I blame myself for amendment 1 passing. What I did to fight it was post on facebook and tweet/retweet on Twitter. 90-95% of the people there *already knew about it* and *already disagreed with it*. What should have happened was a real movement to prevent it from passing, on the order of magnitude of the movements we create to elect officials we want in office.
Amendment 1 was worded in a way that introduced bias, and the movement to evade that perception was lackluster and based on exactly the types of media where people were already likely to be opposed or not to vote at all.
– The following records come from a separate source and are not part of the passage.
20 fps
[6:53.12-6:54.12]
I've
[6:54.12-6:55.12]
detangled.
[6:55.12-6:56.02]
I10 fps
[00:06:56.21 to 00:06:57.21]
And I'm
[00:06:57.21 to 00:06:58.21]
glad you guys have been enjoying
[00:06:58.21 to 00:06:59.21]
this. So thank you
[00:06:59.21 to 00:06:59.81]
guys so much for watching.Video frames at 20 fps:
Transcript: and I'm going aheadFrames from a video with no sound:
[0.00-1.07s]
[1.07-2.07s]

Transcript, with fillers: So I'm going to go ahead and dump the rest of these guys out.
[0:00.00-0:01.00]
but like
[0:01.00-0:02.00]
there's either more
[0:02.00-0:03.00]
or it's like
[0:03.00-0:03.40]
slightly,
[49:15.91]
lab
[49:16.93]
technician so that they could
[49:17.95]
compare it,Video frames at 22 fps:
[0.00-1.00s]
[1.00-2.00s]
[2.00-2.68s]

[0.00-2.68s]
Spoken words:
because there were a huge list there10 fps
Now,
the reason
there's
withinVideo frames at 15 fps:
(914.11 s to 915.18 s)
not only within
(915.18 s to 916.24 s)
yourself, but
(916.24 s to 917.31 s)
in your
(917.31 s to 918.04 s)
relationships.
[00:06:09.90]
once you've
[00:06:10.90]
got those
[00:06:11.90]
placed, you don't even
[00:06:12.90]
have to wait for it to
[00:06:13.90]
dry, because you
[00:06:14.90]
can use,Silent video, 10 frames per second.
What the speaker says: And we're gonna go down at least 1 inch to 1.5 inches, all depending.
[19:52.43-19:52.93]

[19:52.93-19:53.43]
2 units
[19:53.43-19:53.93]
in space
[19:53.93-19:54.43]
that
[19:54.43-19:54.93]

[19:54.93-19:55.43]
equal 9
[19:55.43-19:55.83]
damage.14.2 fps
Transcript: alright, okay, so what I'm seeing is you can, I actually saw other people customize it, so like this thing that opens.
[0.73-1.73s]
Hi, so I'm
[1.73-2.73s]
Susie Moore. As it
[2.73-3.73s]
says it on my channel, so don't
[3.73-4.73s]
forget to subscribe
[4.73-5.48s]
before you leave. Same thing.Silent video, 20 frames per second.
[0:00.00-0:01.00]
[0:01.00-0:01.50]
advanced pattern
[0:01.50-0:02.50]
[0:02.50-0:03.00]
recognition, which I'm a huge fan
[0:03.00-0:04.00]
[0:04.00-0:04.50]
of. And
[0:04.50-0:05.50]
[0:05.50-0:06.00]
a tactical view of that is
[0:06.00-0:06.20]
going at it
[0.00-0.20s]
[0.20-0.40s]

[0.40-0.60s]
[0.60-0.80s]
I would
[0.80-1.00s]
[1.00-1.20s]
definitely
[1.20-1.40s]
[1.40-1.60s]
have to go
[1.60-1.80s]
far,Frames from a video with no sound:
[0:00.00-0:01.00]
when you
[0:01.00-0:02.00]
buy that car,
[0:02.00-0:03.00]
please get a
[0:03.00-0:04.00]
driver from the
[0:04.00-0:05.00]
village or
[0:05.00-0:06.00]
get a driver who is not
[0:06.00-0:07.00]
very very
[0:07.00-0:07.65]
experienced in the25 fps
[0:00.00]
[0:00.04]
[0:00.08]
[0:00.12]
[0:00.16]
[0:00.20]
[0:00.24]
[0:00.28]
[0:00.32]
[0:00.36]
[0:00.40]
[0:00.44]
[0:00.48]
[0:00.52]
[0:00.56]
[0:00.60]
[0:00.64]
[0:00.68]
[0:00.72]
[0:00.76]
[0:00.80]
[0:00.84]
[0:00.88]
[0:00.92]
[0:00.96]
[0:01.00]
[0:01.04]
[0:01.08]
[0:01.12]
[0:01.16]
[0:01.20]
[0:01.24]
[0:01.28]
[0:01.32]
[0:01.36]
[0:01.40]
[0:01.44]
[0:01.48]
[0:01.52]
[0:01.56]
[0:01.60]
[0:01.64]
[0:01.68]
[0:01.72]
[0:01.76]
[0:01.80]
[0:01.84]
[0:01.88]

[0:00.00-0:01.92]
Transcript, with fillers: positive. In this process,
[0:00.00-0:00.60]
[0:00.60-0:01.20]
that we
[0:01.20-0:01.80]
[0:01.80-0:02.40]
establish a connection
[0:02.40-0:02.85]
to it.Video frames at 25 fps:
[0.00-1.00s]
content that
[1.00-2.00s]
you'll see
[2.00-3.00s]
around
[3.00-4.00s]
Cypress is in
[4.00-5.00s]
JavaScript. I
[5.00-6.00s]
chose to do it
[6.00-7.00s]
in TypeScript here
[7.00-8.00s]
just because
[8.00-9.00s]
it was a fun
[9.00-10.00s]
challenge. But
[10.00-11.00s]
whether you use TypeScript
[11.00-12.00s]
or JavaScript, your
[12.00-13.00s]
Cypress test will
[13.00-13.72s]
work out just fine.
There was no ground game, there was no organized phone opposition. The facebook page just put out blog posts. Excellent, since I agreed enough to like the page, I must need more convincing. Maybe it was to forward by email to your friends, to whom you've probably already spoken to at length. Or maybe it was so you could repost it on facebook yourself, to reach all your friends who may not even have seen it for the noise in their feed.
Obviously, it didn't work. Current numbers have Amendment 1 passing by 67.5%, which in any election would be a landslide. I suspect the 32.5% of people who voted against Amendment 1 were the members of the facebook page, and the voters who are actually on Twitter.
So let this be a lesson to us all. Next time there's an amendment that we are as vehemently opposed to as we seem to have been to this one, let's actually do what you do when you want a vote to go your way, instead of messing around like college kids trying to tell their friends what their date was like or hackers trying to tell everyone about their favorite new programming language.